Work task |
Transcribe exactly every line from the one containing "[00:00:03.56]" down to the final line of the listing below, including both, and leave out the rest.
----
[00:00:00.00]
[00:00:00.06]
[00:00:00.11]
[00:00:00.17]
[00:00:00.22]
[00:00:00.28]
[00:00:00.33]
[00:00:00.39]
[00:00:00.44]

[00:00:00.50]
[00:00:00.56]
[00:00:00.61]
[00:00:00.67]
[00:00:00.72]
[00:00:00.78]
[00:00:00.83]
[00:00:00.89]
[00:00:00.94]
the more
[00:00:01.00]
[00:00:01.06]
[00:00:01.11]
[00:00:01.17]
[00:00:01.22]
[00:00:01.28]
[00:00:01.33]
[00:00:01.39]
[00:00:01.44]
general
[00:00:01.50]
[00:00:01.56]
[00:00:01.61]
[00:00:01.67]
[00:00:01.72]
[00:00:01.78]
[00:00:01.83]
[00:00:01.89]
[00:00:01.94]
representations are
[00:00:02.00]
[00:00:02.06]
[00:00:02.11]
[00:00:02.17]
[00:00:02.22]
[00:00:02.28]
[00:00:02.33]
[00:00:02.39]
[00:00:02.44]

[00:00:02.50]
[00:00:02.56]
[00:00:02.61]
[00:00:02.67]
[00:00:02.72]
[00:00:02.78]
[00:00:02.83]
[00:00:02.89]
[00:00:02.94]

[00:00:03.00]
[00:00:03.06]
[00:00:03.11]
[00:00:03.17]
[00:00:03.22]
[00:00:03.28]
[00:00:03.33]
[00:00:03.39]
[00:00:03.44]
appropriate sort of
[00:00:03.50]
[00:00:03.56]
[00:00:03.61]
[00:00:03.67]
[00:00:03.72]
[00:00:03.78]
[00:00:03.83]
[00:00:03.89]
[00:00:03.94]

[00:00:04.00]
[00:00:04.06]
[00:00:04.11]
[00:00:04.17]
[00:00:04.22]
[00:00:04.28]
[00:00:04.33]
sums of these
----
Response box |
[00:00:03.56]
[00:00:03.61]
[00:00:03.67]
[00:00:03.72]
[00:00:03.78]
[00:00:03.83]
[00:00:03.89]
[00:00:03.94]

[00:00:04.00]
[00:00:04.06]
[00:00:04.11]
[00:00:04.17]
[00:00:04.22]
[00:00:04.28]
[00:00:04.33]
sums of these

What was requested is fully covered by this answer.